TASK GOAL:
Only the lines below starting at the one that contains "[00:00:01.27]" and ending at the one that contains "[00:00:02.73]" are to be reproduced, exactly and with both ends kept.

Dataset entries:
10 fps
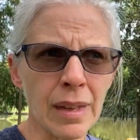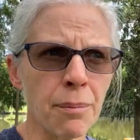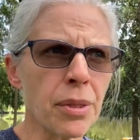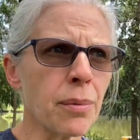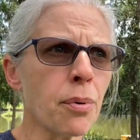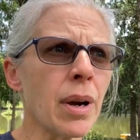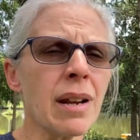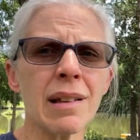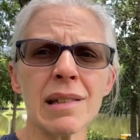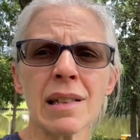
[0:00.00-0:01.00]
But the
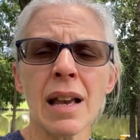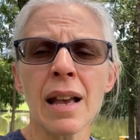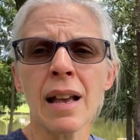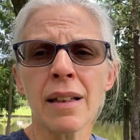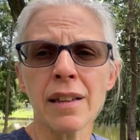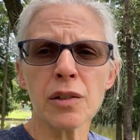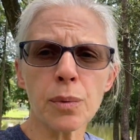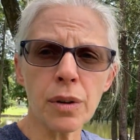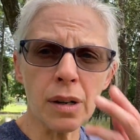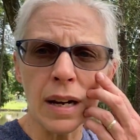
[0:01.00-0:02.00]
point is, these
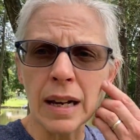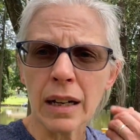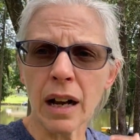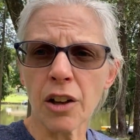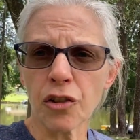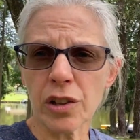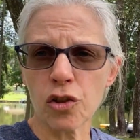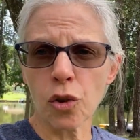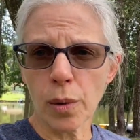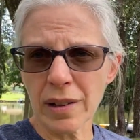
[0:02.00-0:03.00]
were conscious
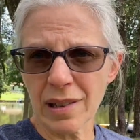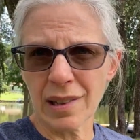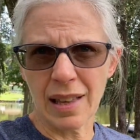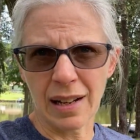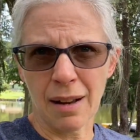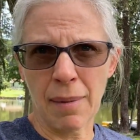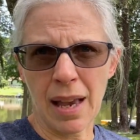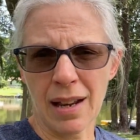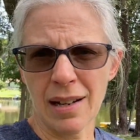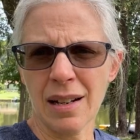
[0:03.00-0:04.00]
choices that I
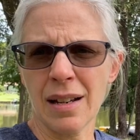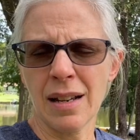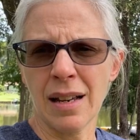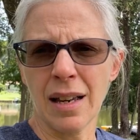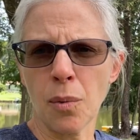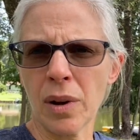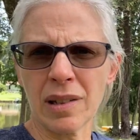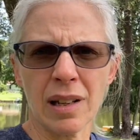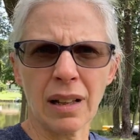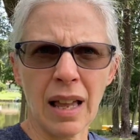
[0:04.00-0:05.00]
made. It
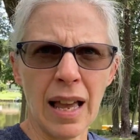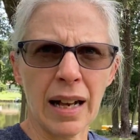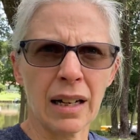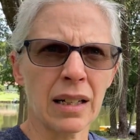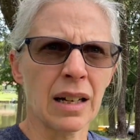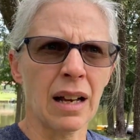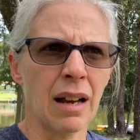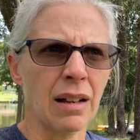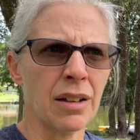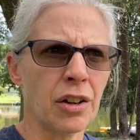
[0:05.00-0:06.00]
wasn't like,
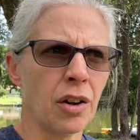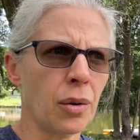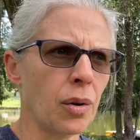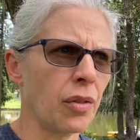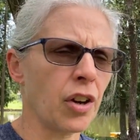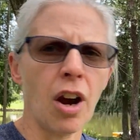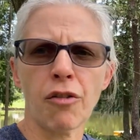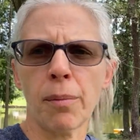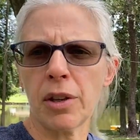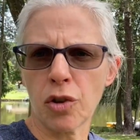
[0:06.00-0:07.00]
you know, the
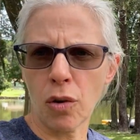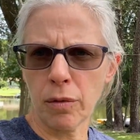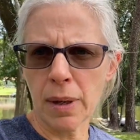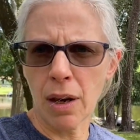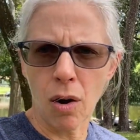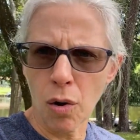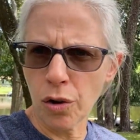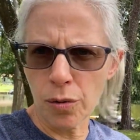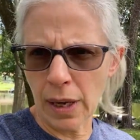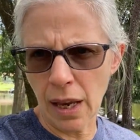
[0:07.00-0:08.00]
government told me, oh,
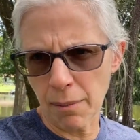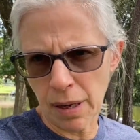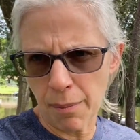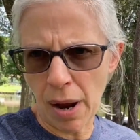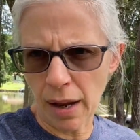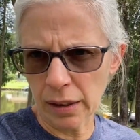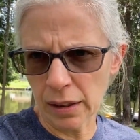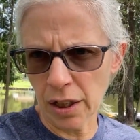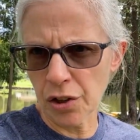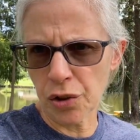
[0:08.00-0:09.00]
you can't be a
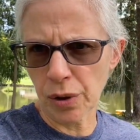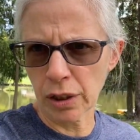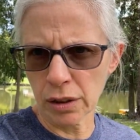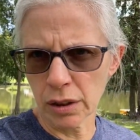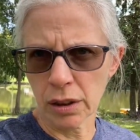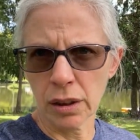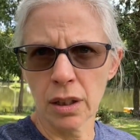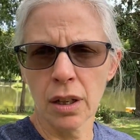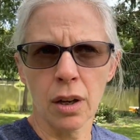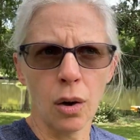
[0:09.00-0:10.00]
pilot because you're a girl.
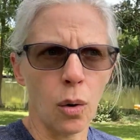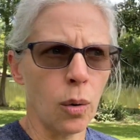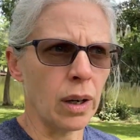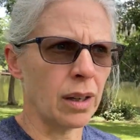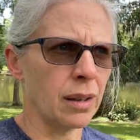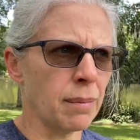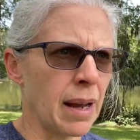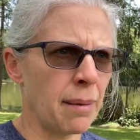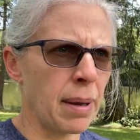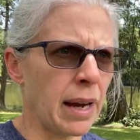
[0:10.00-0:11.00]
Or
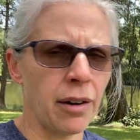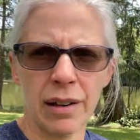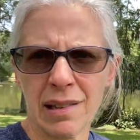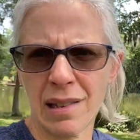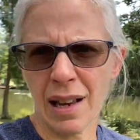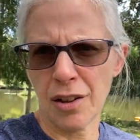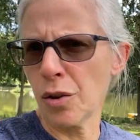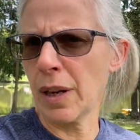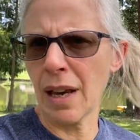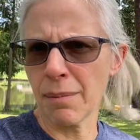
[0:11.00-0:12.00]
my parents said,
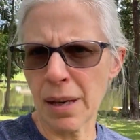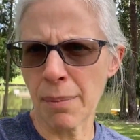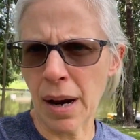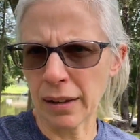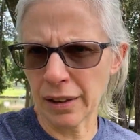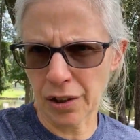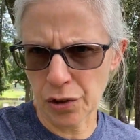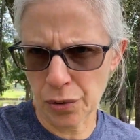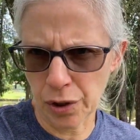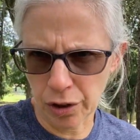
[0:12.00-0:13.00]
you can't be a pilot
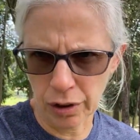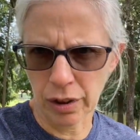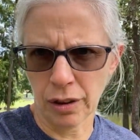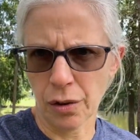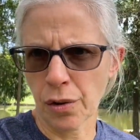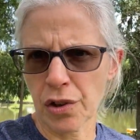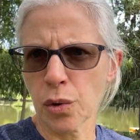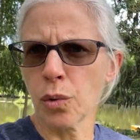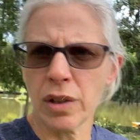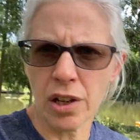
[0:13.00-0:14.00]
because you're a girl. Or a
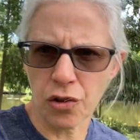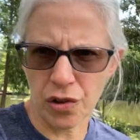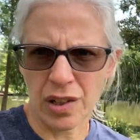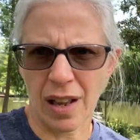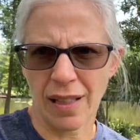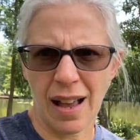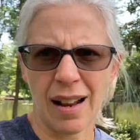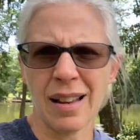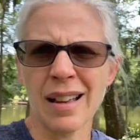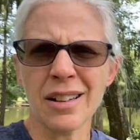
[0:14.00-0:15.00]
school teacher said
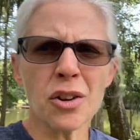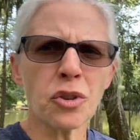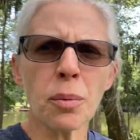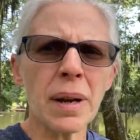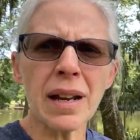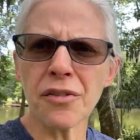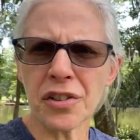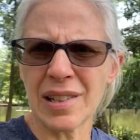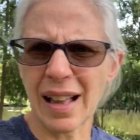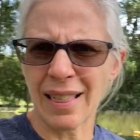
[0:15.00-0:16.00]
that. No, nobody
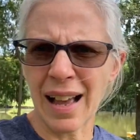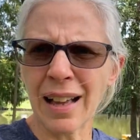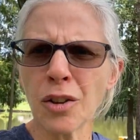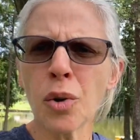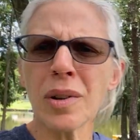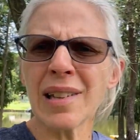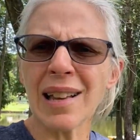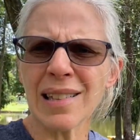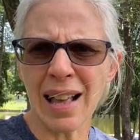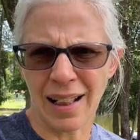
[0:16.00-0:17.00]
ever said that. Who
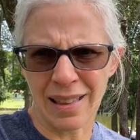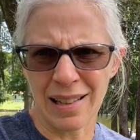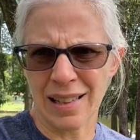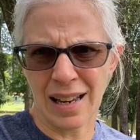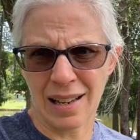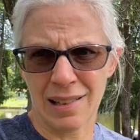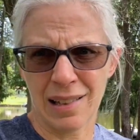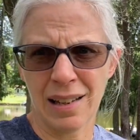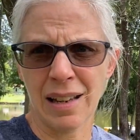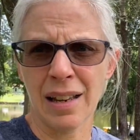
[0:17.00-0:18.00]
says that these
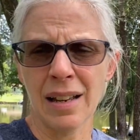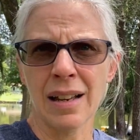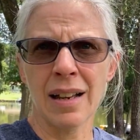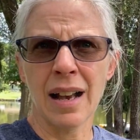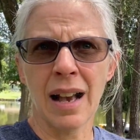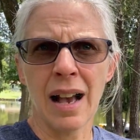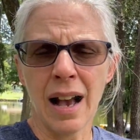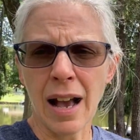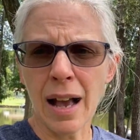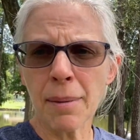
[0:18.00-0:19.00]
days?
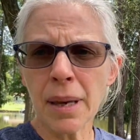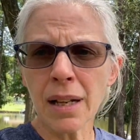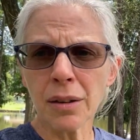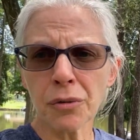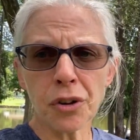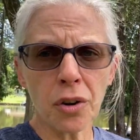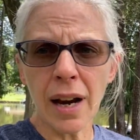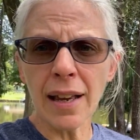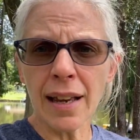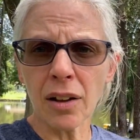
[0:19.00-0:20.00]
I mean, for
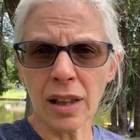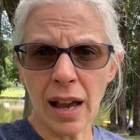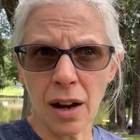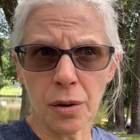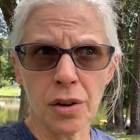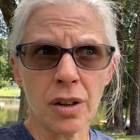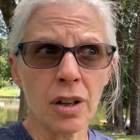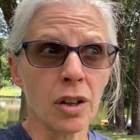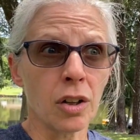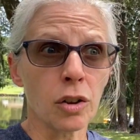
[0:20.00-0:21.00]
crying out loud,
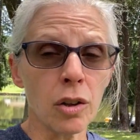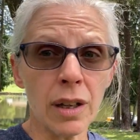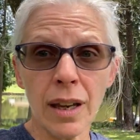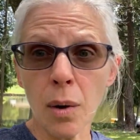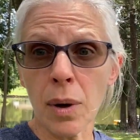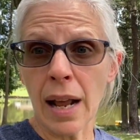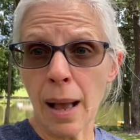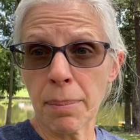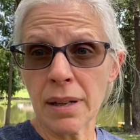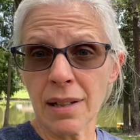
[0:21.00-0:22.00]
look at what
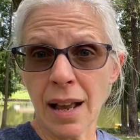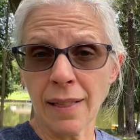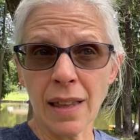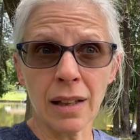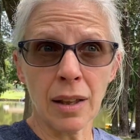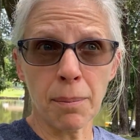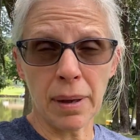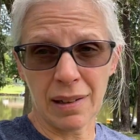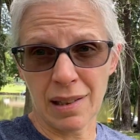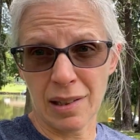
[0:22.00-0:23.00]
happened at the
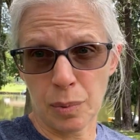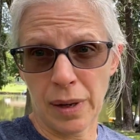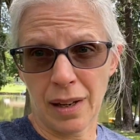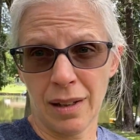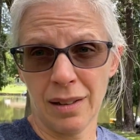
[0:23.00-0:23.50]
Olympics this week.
---
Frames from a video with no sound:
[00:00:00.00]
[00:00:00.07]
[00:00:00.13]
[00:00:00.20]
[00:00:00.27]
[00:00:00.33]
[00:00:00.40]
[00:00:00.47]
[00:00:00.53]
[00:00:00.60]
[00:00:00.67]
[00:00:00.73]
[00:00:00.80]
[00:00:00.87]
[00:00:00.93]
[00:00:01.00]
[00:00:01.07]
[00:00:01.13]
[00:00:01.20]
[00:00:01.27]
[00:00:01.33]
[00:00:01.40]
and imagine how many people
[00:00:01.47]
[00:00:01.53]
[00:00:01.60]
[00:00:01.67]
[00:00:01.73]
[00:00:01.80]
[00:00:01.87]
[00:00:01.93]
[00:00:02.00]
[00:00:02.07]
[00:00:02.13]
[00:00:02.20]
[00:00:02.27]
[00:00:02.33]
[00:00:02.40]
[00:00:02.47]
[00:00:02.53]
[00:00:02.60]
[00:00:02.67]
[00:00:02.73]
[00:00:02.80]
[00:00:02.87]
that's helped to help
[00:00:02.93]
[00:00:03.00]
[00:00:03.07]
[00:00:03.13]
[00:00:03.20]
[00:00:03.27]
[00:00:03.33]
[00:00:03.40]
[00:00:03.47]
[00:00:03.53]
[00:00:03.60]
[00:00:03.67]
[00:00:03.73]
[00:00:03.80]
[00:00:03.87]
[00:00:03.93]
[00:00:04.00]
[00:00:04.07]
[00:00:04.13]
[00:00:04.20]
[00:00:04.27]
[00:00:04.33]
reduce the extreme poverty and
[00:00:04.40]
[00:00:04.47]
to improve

OUTPUT OF THE EXERCISE:
[00:00:01.27]
[00:00:01.33]
[00:00:01.40]
and imagine how many people
[00:00:01.47]
[00:00:01.53]
[00:00:01.60]
[00:00:01.67]
[00:00:01.73]
[00:00:01.80]
[00:00:01.87]
[00:00:01.93]
[00:00:02.00]
[00:00:02.07]
[00:00:02.13]
[00:00:02.20]
[00:00:02.27]
[00:00:02.33]
[00:00:02.40]
[00:00:02.47]
[00:00:02.53]
[00:00:02.60]
[00:00:02.67]
[00:00:02.73]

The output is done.